Method 600 may also include a step 630 of generating, by the processor, an enriched property listing by applying big-data analytics and/or machine learning algorithms on the first and/or second plurality of features. The generating of the enriched property listing may comprise classifying the property into one or more classes/categories. The classes/categories of the property may be labeled in the form of a discrete characteristic (e.g., red brick house, low crime level in a neighborhood, a lot of sunlight) or the classes or categories may be labeled so in the form of an aggregation of characteristics (e.g., prestige homes, fashionable homes, modern homes, apartments suitable for singles, homes or apartments suitable for families). The one or more classes/categories or aggregation of characteristics may relate to any number of features such as safety, environmental friendliness, children friendliness, senior citizen friendliness, crime level, noise level, pollution level, natural light, building type, view from window(s) (view of the city, view of a park or view of water), building maintenance level, price, proximity to transportation, proximity to good schools etc. or any combination thereof. Each possibility is a separate embodiment.
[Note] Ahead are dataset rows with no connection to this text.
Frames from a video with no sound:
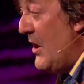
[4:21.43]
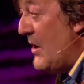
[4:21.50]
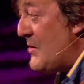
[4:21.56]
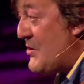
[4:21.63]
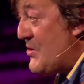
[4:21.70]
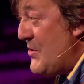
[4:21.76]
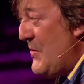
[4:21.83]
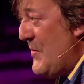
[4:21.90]
A
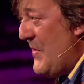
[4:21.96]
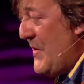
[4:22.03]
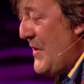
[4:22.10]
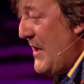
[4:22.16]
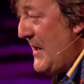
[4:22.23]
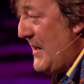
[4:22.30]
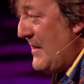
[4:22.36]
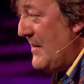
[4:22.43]
true
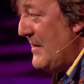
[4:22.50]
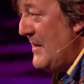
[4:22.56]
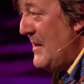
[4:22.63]
thing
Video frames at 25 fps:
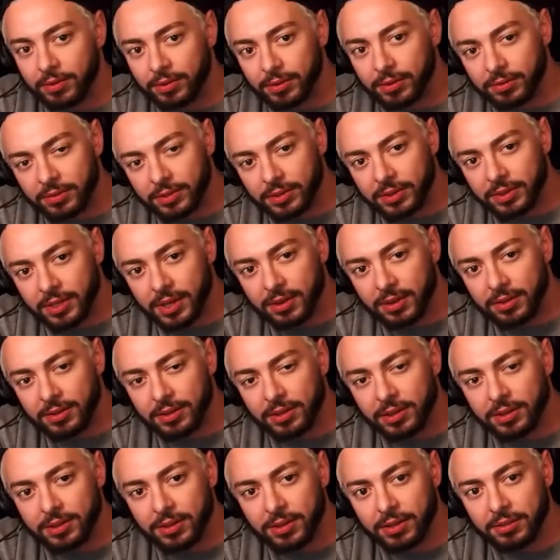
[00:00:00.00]
don't know what
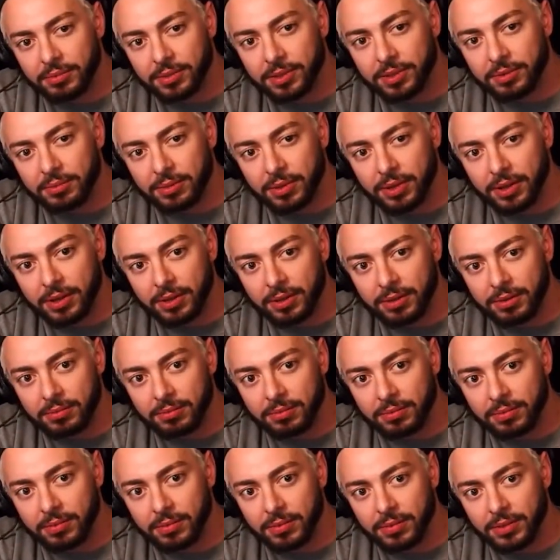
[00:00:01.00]
sounds these are. Let me just play
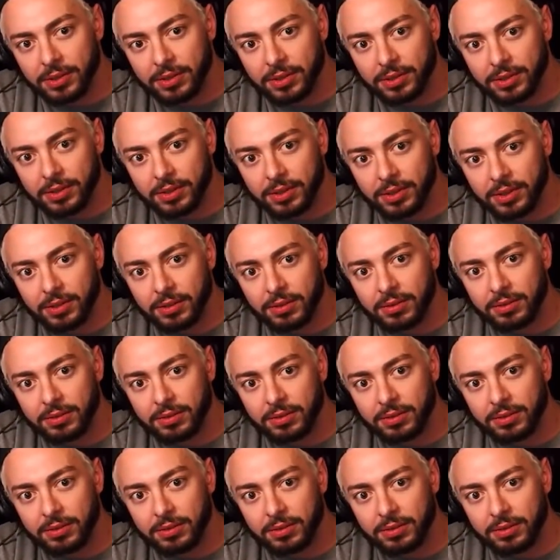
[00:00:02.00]
them. What does this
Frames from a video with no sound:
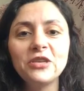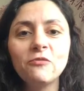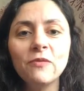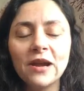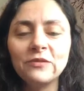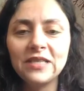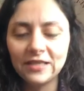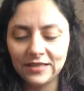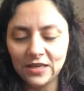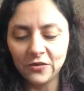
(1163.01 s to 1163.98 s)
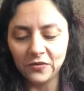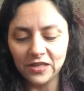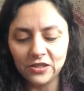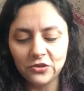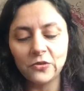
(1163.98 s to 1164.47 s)
grounding itself
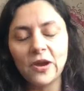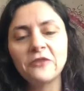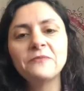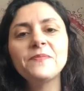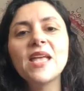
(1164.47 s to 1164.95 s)
into the ground.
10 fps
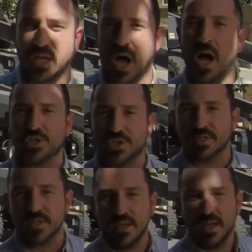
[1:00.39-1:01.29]

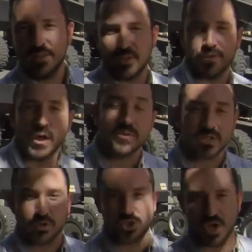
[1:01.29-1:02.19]
conscious. They thought it was
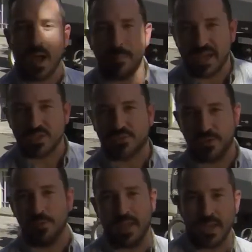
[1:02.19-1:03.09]
their job as
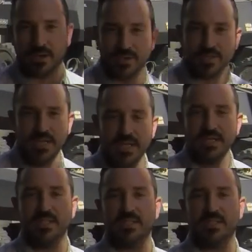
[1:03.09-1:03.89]
filmmakers to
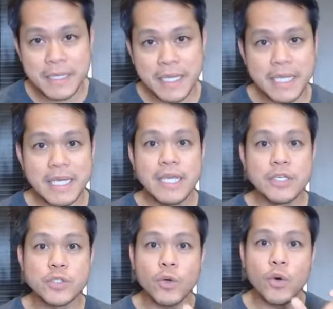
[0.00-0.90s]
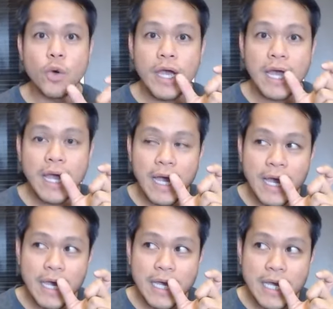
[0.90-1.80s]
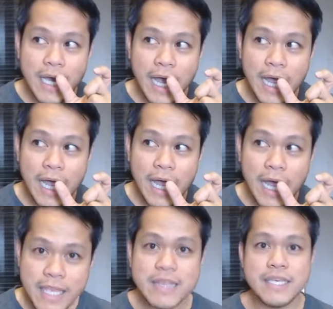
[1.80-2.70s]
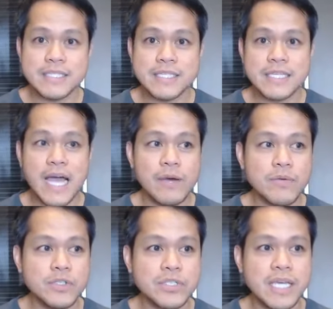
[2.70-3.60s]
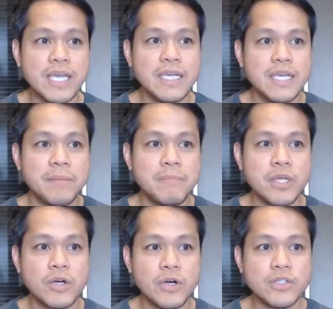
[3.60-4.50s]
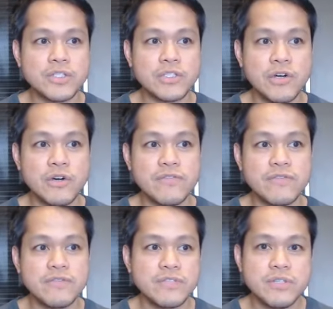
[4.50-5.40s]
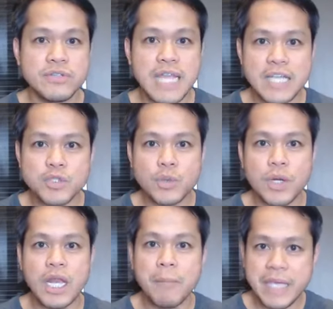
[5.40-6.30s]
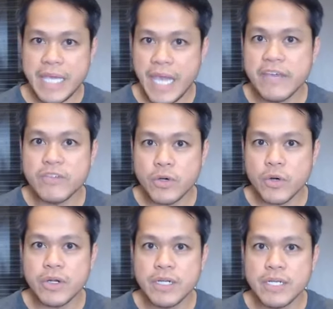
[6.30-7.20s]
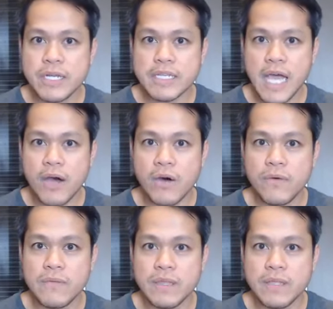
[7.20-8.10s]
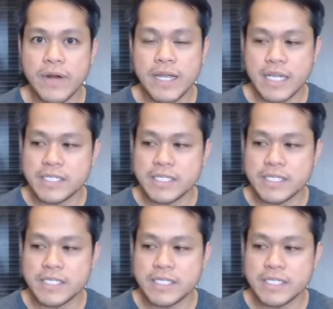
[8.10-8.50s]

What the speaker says: Okay, so ang tendency, I would say, because of natural behavior ng tao, right?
According to some embodiments, the machine learning algorithm may be trained on an unsupervised dataset comprising a plurality of properties and their associated enriched data. Unsupervised machine learning discovers patterns and may cluster the data. For example, a particular estate/property may have associated with it some or all of the following data points and the unsupervised machine learning algorithm executed by the processor may discover patterns from a combination of data from structured feeds and data from unstructured feeds with respect to features such as crime level, safety level, noise level, pollution level, availability of good schools nearby, availability of places to go out nearby, availability of work opportunities nearby, school quality, amount of sunlight, renovations nearby, construction nearby, availability of transportation nearby, safety, crime level, gentrification, infrastructure, neighborhood plans, building plans, the property value, neighboring properties value, residents’ complaints, rezoning implications (big changes in the area), infrastructure overload index, length of period of construction or any combination thereof. Any dataset that is not labeled or classified is considered unsupervised.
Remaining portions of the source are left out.